▸ **What this task involves**:
Give the listing below again exactly, but without any of its pictures.

▸ **Materials provided**:
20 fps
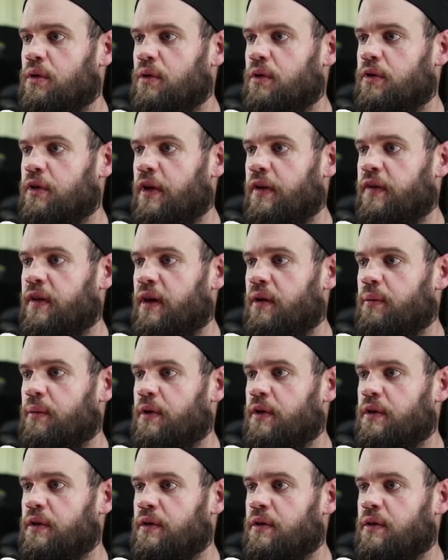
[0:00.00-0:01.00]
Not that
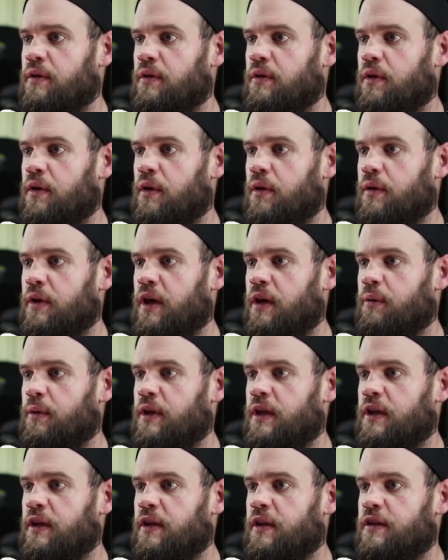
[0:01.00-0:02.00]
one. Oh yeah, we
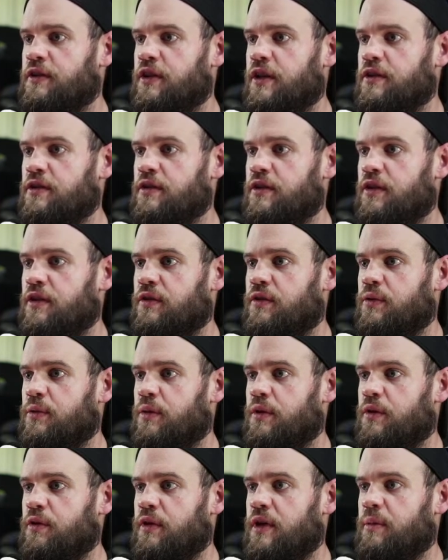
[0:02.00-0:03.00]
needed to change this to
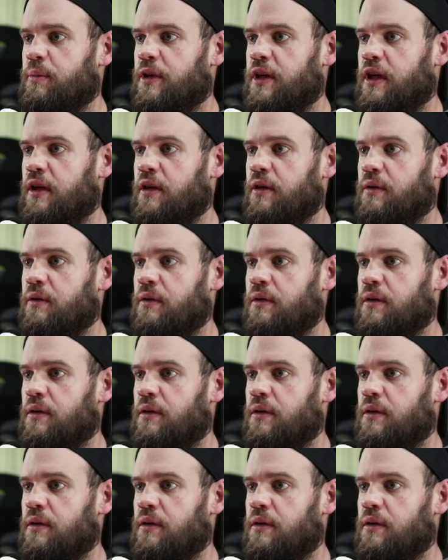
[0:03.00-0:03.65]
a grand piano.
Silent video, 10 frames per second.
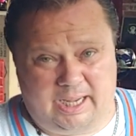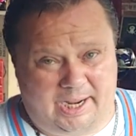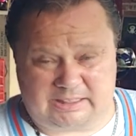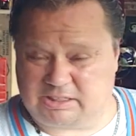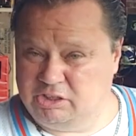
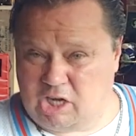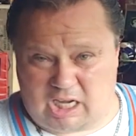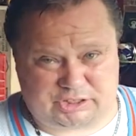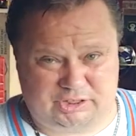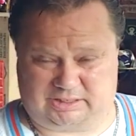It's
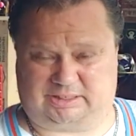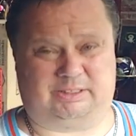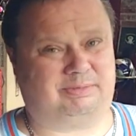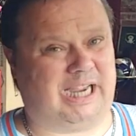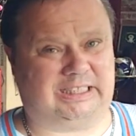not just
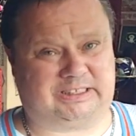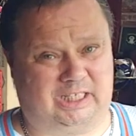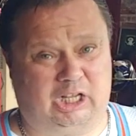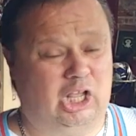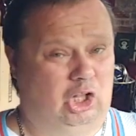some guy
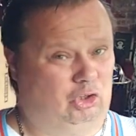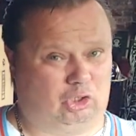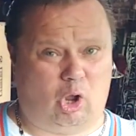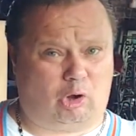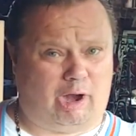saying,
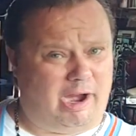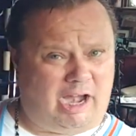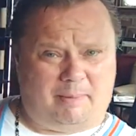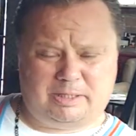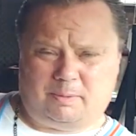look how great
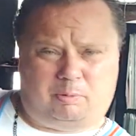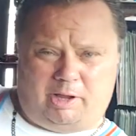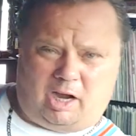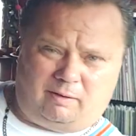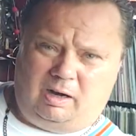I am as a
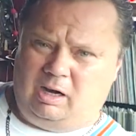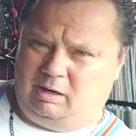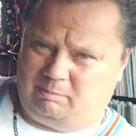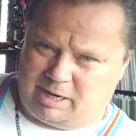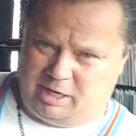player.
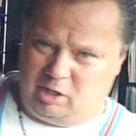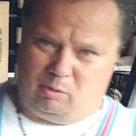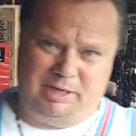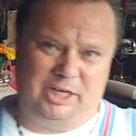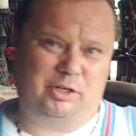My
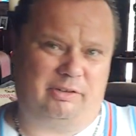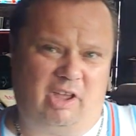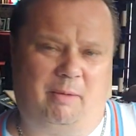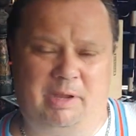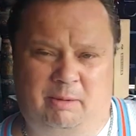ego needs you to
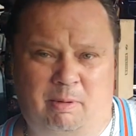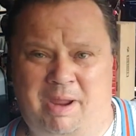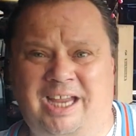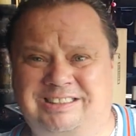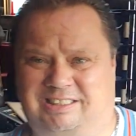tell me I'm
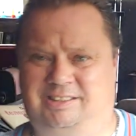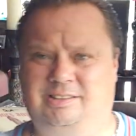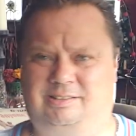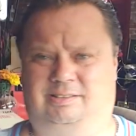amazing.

▸ **Exercise solution**:
20 fps
[0:00.00-0:01.00]
Not that
[0:01.00-0:02.00]
one. Oh yeah, we
[0:02.00-0:03.00]
needed to change this to
[0:03.00-0:03.65]
a grand piano.
Silent video, 10 frames per second.
It's
not just
some guy
saying,
look how great
I am as a
player.
My
ego needs you to
tell me I'm
amazing.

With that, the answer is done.